[RECORDS SUPPLIED Boundary: Start]

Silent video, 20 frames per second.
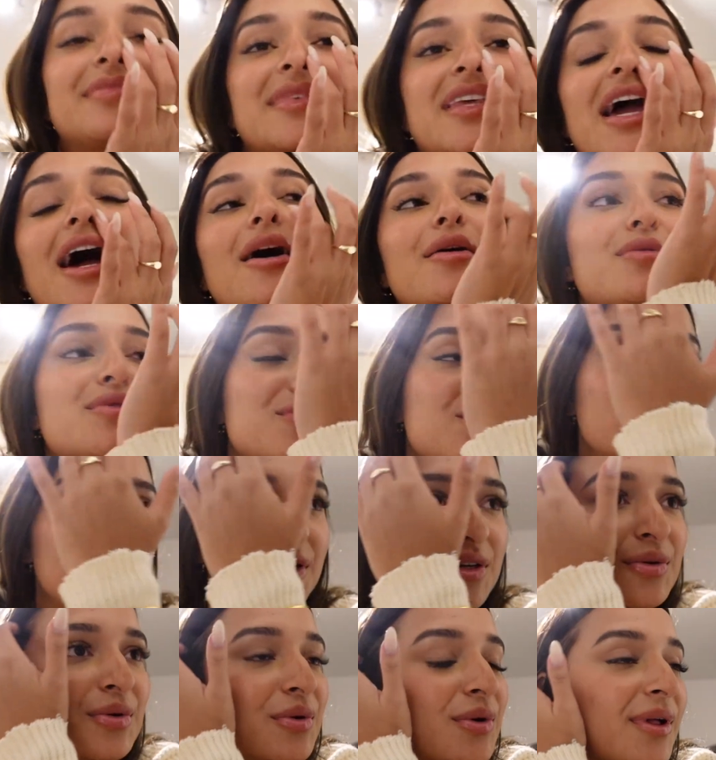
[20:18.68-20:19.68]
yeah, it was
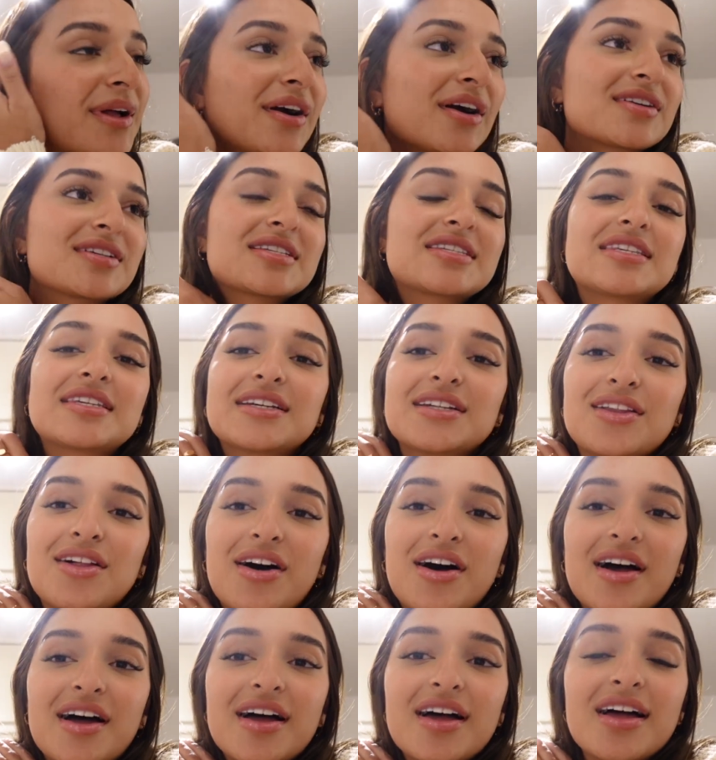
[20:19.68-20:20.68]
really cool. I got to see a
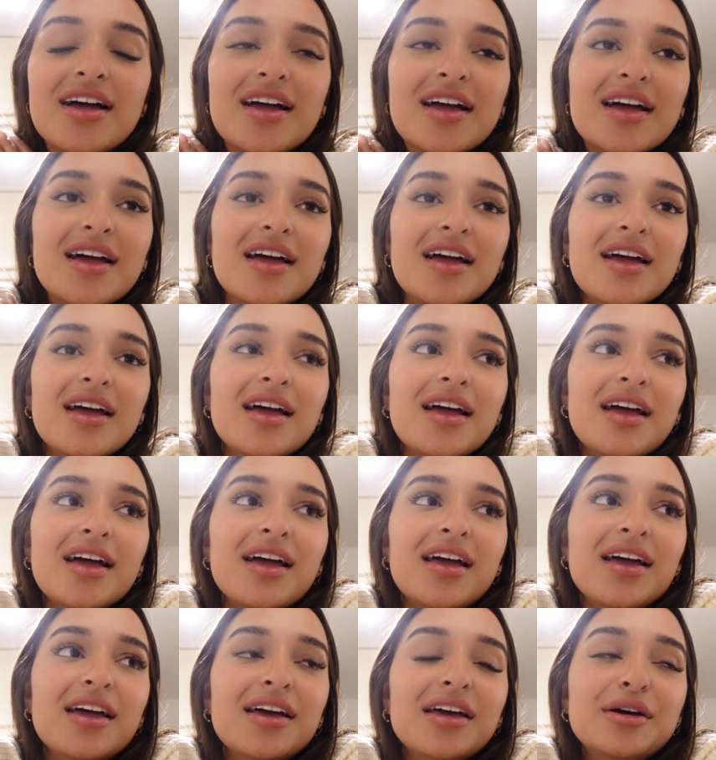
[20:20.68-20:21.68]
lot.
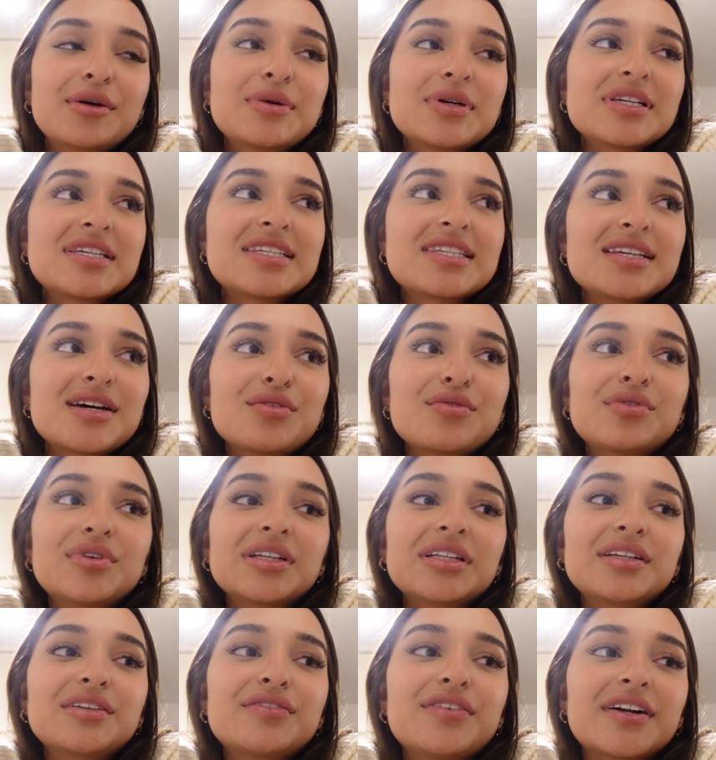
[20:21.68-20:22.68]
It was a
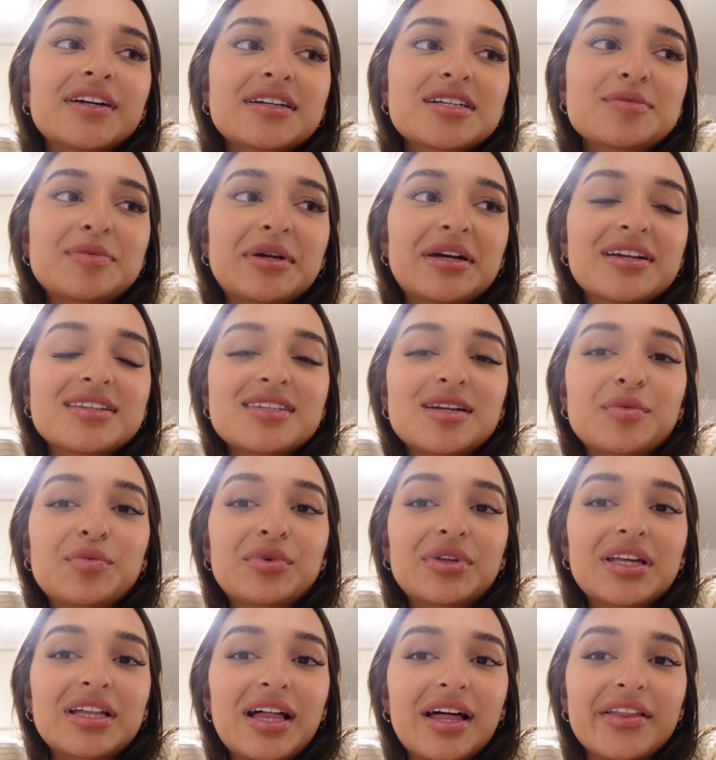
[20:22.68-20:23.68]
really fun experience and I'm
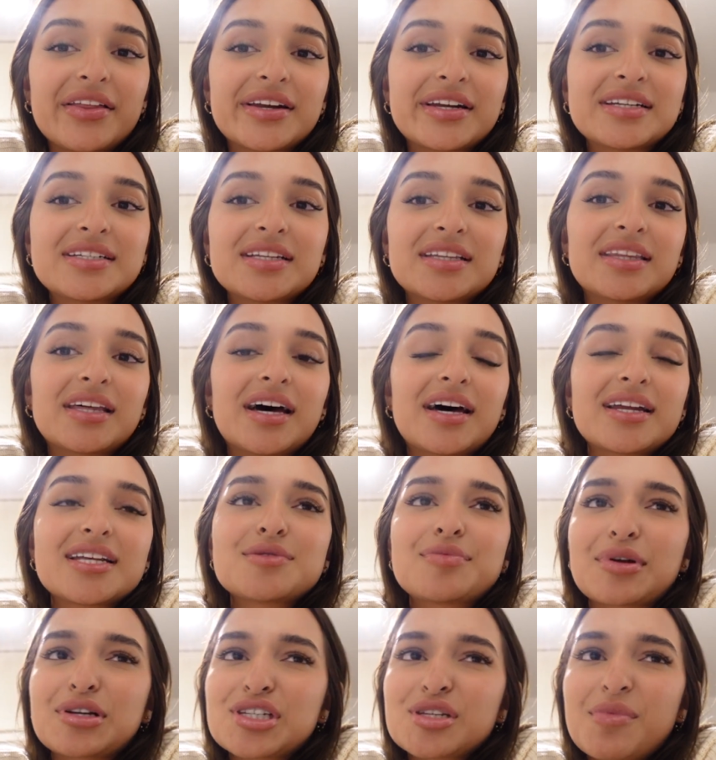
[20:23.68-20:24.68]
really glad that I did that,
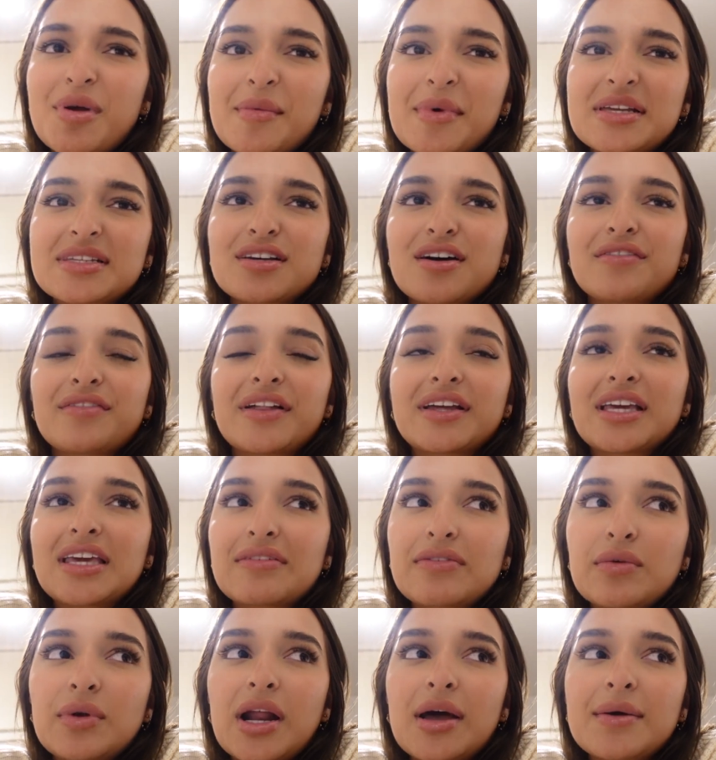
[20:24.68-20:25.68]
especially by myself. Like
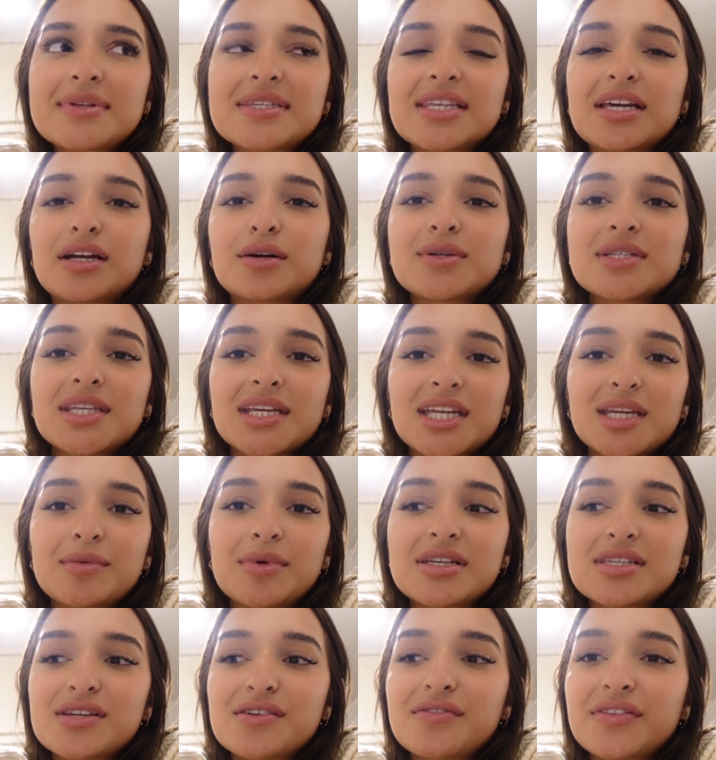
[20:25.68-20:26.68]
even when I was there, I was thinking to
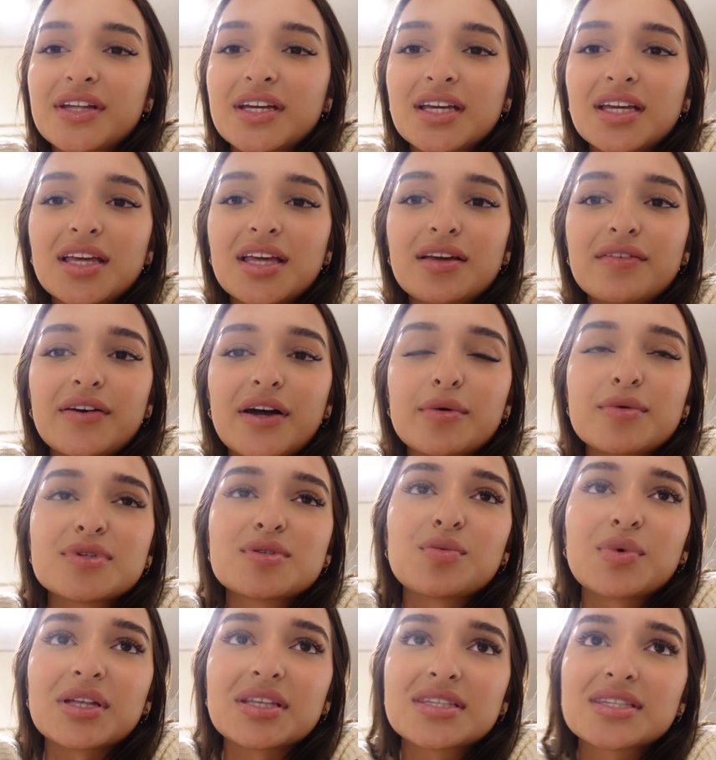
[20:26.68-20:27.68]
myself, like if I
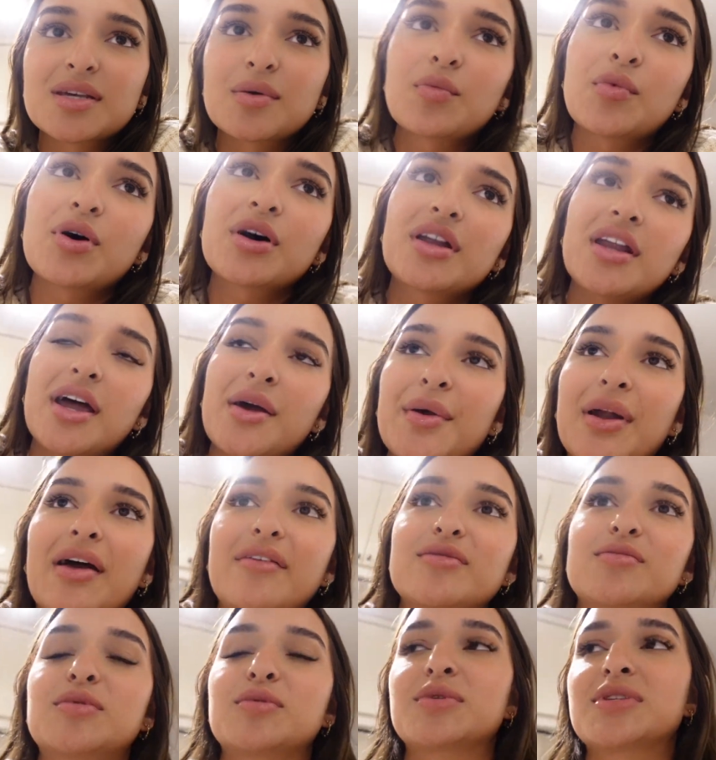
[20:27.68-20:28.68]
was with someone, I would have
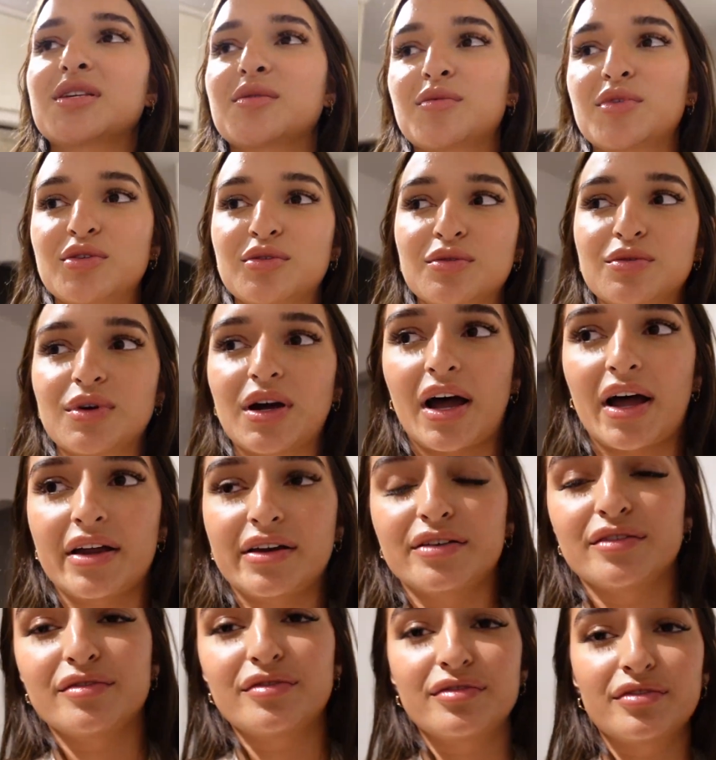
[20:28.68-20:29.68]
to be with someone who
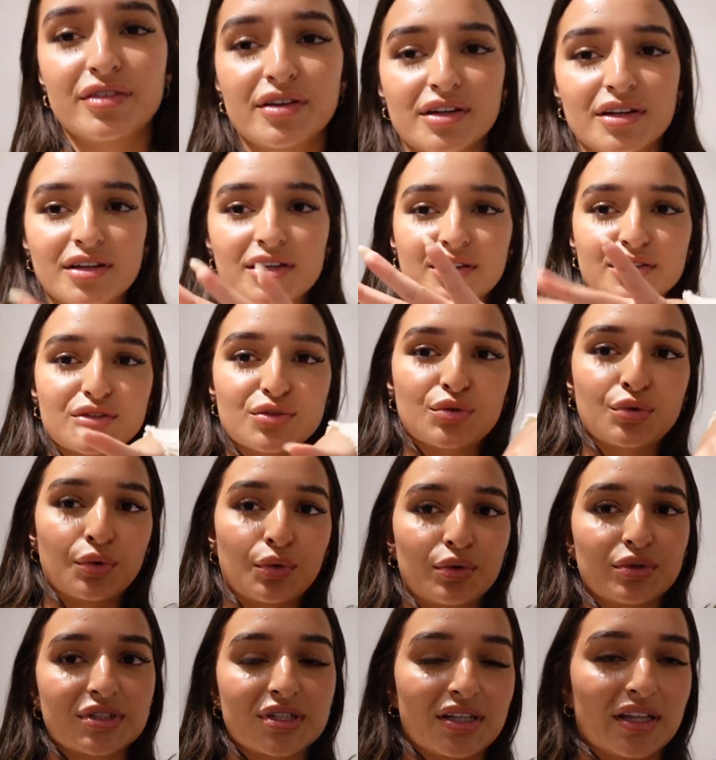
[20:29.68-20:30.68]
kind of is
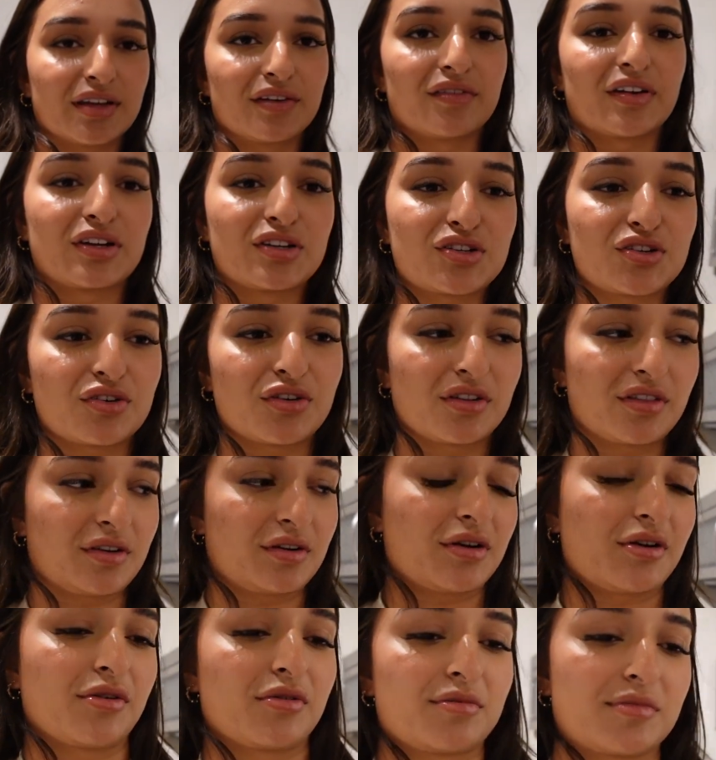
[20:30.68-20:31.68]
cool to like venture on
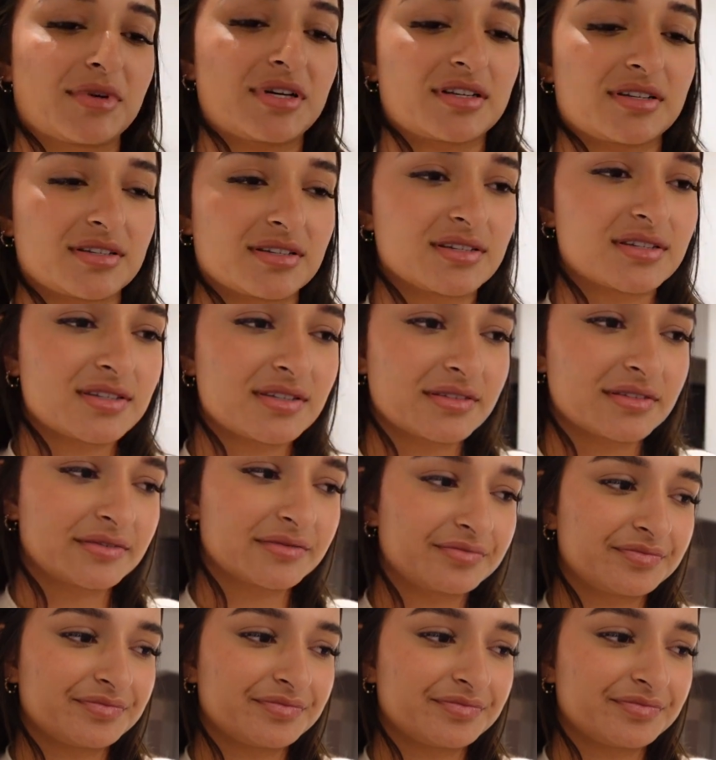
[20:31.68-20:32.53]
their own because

[RECORDS SUPPLIED Boundary: End]

_WORK INSTRUCTIONS_. Every line above should be retyped exactly; the pictures do not belong in the copy.

_RESULT OF THE EXERCISE_.
Silent video, 20 frames per second.
[20:18.68-20:19.68]
yeah, it was
[20:19.68-20:20.68]
really cool. I got to see a
[20:20.68-20:21.68]
lot.
[20:21.68-20:22.68]
It was a
[20:22.68-20:23.68]
really fun experience and I'm
[20:23.68-20:24.68]
really glad that I did that,
[20:24.68-20:25.68]
especially by myself. Like
[20:25.68-20:26.68]
even when I was there, I was thinking to
[20:26.68-20:27.68]
myself, like if I
[20:27.68-20:28.68]
was with someone, I would have
[20:28.68-20:29.68]
to be with someone who
[20:29.68-20:30.68]
kind of is
[20:30.68-20:31.68]
cool to like venture on
[20:31.68-20:32.53]
their own because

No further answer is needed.